# biquality-learn
[![main](https://github.com/biquality-learn/biquality-learn/actions/workflows/main.yml/badge.svg)](https://github.com/biquality-learn/biquality-learn/actions/workflows/main.yml)
[![codecov](https://codecov.io/gh/biquality-learn/biquality-learn/branch/main/graph/badge.svg)](https://codecov.io/gh/biquality-learn/biquality-learn)
[![versions](https://img.shields.io/badge/python-3.8%20|%203.9%20|%203.10-blue)](https://img.shields.io/badge/python-3.8%20|%203.9%20|%203.10-blue)
[![pypi](https://img.shields.io/pypi/v/biquality-learn?color=blue)](https://pypi.org/project/biquality-learn/)
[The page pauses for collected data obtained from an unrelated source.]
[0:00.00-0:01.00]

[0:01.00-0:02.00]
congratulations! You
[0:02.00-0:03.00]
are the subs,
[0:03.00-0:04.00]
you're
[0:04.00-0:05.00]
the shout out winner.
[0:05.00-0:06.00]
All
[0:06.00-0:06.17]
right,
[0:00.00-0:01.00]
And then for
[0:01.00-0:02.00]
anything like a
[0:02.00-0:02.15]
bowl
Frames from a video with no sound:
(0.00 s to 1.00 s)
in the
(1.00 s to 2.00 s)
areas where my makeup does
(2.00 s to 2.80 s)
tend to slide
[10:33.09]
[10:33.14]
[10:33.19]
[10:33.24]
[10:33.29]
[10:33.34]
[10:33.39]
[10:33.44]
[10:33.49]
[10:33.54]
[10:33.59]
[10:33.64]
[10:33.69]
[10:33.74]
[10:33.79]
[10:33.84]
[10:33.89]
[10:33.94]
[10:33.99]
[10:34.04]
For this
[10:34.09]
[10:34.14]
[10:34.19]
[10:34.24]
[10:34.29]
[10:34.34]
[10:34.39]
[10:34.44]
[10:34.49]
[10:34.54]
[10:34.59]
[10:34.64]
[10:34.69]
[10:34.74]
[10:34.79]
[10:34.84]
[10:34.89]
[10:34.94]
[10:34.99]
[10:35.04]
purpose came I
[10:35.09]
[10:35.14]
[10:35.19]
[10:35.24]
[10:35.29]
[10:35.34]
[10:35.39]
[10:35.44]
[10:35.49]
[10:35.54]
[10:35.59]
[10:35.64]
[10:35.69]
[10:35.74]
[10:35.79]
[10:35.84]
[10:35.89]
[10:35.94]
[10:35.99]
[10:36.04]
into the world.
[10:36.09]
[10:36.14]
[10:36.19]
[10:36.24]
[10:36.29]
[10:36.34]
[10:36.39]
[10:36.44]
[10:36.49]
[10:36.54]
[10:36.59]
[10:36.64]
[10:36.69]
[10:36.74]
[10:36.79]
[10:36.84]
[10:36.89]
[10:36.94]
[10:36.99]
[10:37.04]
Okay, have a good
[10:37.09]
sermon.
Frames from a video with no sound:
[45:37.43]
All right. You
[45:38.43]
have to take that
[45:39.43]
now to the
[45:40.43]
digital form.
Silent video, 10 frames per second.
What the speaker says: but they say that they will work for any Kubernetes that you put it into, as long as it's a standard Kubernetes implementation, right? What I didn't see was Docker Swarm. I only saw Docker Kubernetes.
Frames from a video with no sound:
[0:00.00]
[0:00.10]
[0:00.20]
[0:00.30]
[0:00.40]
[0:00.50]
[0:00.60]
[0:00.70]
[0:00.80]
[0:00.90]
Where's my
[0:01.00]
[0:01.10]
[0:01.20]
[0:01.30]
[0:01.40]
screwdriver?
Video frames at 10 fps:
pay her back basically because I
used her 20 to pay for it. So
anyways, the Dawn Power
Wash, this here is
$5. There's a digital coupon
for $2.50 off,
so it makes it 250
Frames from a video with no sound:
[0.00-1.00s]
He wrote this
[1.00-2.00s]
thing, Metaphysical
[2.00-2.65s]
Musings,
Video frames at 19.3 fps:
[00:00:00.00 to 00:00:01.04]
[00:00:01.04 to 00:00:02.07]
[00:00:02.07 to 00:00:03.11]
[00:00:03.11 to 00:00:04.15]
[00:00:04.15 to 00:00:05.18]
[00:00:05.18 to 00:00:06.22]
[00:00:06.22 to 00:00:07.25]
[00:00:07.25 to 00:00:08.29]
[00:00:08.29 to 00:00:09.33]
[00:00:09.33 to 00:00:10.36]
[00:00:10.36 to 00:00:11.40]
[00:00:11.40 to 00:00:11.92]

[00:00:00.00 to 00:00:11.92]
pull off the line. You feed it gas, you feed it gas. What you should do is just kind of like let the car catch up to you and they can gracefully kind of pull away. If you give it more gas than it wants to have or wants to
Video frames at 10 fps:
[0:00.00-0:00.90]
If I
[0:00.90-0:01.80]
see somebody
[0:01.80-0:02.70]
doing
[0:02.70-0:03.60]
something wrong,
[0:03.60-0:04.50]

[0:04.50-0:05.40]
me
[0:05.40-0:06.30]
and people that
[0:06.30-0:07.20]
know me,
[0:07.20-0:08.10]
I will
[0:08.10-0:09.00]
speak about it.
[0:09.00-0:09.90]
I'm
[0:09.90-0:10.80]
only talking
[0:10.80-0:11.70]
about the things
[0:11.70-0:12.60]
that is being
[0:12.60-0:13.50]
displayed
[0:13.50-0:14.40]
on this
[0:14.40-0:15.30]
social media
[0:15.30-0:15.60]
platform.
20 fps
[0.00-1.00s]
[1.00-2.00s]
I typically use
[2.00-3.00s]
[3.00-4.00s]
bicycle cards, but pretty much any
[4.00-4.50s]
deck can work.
**biquality-learn** (or bqlearn in short) is a library à la [scikit-learn](https://github.com/scikit-learn/scikit-learn) for Biquality Learning.
## Biquality Learning
Biquality Learning is a machine learning framework to train classifiers on Biquality Data, composed of an untrusted and a trusted dataset:
* The ***trusted*** dataset contains trustworthy samples with clean labels and proper feature distribution.
* The ***untrusted*** dataset contains potentially corrupted samples from label noise or covariate shift (distribution shift).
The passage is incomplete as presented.